Do I need to replace my current software?+
No. The Forge is designed to sit beside the specialized systems your business already depends on — payroll, accounting, POS, industry-specific tools — and to consolidate the redundant ones on your timeline, not on day one.
Which integrations are available today?+
The Forge is currently in a limited beta with implementation partners. Every integration is scoped and validated as part of the Blueprint and launch, so we describe availability by category and workflow rather than by publishing a shallow logo grid. If a specific application matters to your operation, ask us — most documented APIs and webhooks are addressable.
What is the difference between native, configurable, and custom integrations?+
Native means the capability is built into The Forge itself. Configurable means we connect via a documented third-party API or webhook with customer-specific setup. Custom means the connection requires scoping, mapping, and separate implementation because the provider's API is limited, undocumented, or high-risk.
Can The Forge connect with a system that is not listed?+
Often yes, if the system provides a documented API, webhooks, secure database access, scheduled exports, or a structured file exchange. Every custom integration goes through an assessment that evaluates business value, technical feasibility, provider restrictions, data sensitivity, and long-term supportability. Some connections are declined when the risk or provider constraints make them unwise.
Which system remains the source of truth?+
The Forge does not claim to become the single source of truth for every record type. Accounting stays authoritative for the ledger. Payroll stays authoritative for processed payroll. Practice-management, agency-management, and student-information systems stay authoritative for the regulated records they hold. The Forge becomes authoritative for the operational workflow, responsibility, escalation, and cross-system reporting around them.
How are integrations kept honest — how do I know something isn't going to break silently?+
Every connection has documented credentials, permissions, mappings, sync direction, retry rules, and failure handling. Health is monitored, credential expiration is tracked, and failures escalate to a named owner. When something breaks, you learn about it from the dashboard — not from a customer complaint.

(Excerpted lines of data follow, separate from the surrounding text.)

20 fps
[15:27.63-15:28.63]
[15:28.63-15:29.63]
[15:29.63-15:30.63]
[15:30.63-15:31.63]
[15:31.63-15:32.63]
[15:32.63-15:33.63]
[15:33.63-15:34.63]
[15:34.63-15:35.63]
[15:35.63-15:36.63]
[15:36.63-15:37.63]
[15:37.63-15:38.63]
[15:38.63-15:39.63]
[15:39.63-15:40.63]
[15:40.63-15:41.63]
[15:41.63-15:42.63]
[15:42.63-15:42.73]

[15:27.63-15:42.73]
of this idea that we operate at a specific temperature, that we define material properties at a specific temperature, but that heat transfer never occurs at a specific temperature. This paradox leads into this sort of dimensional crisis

What happens if an integration fails?+
Approved operations are preserved. Eligible actions are queued and retried on policy. Failed records are assigned for review with a specific reason. Duplicate creation is prevented when the provider comes back. The audit trail links every source and destination identifier so nothing is lost between systems.
Can I revoke access?+
Yes. Every connection is revocable by the customer. Revocation stops outbound writes immediately; inbound data respects the source system's own access controls. Data can be exported before or after revocation.
How is customer data handled across connected systems?+
Access to synchronized information respects the customer's role, department, entity, and location — not just "you're logged in." Sensitive fields (SSN, bank routing, protected health records, regulated policy fields) are not read unless the specific scope is contractually required and explicitly opted in.

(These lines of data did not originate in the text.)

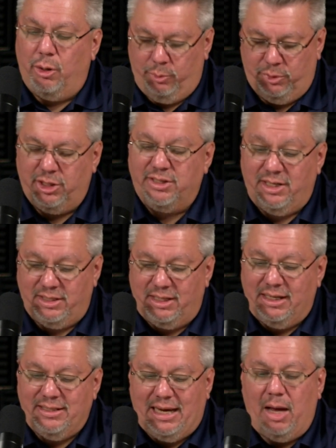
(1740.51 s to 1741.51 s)
just as an
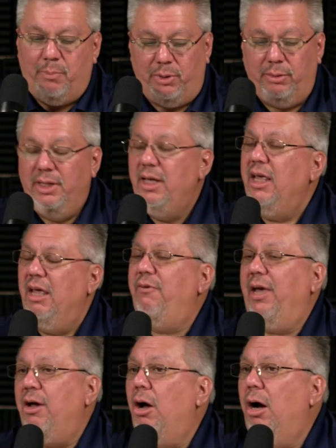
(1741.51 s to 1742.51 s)
example, if a
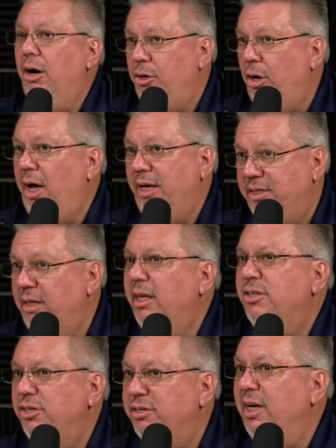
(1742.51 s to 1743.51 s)
car cost, and
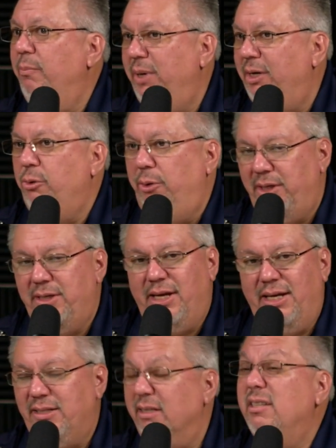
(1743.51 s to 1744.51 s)
let's just say Bitcoin today
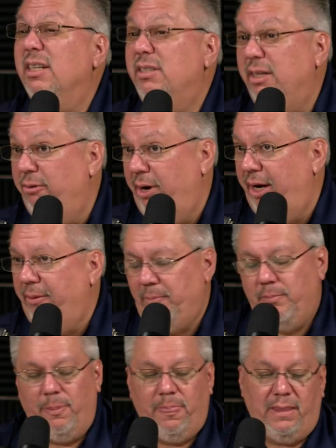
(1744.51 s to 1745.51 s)
is at 60 grand.
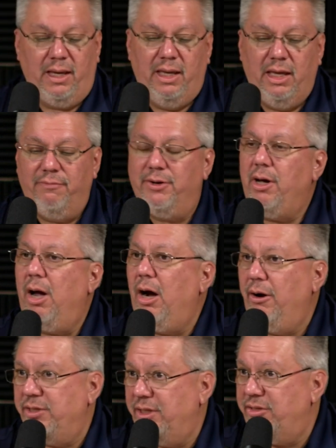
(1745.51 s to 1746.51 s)
If a car
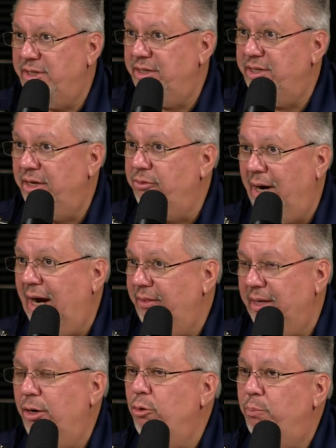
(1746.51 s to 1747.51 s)
is at 60 grand, they
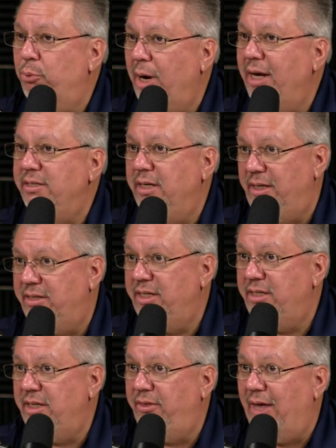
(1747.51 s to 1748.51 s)
don't price it at
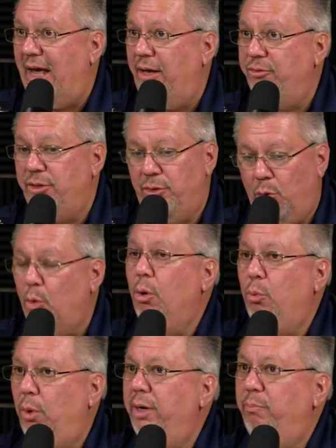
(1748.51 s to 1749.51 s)
60,000 or
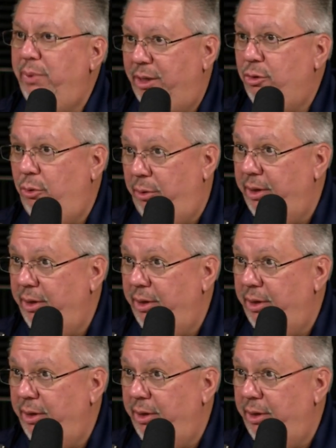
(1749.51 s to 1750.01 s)
one Bitcoin.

Are third-party provider costs included?+
No. Third-party subscriptions, API usage charges, and provider platform fees remain the customer's cost with the third party. The Forge itemizes those costs separately when they run through us and never hides them inside a general integration price.
How long does an integration take to configure?+
Configurable integrations against well-documented providers usually complete inside a Blueprint + Launch cycle. Advanced integrations with multiple objects or bidirectional sync are scoped separately. Custom integrations against undocumented or limited providers are scoped with an explicit timeline before work begins.
Can outbound actions require human approval?+
Yes. Sensitive outbound writes — issuing a refund, sending a payroll batch, cancelling a policy — can be gated on explicit human approval. Approval requirements are configured per action, not per integration, so the safest default applies where it matters and workflow speed is preserved where it doesn't.
What happens when an external provider changes its API?+
Every connection is versioned. When a provider announces a change, the affected connectors are updated in a validated sandbox before any production customer is switched over. If a provider deprecates a capability entirely, we surface the impact on the customer's specific workflows before it becomes a break.
Does The Forge replace payroll, accounting, or industry systems?+
No. The Forge does not run payroll, hold the general ledger, or replace regulated practice-, agency-, or student-information systems. It sits beside them, exchanges information with them, and gives your team the operating layer around them.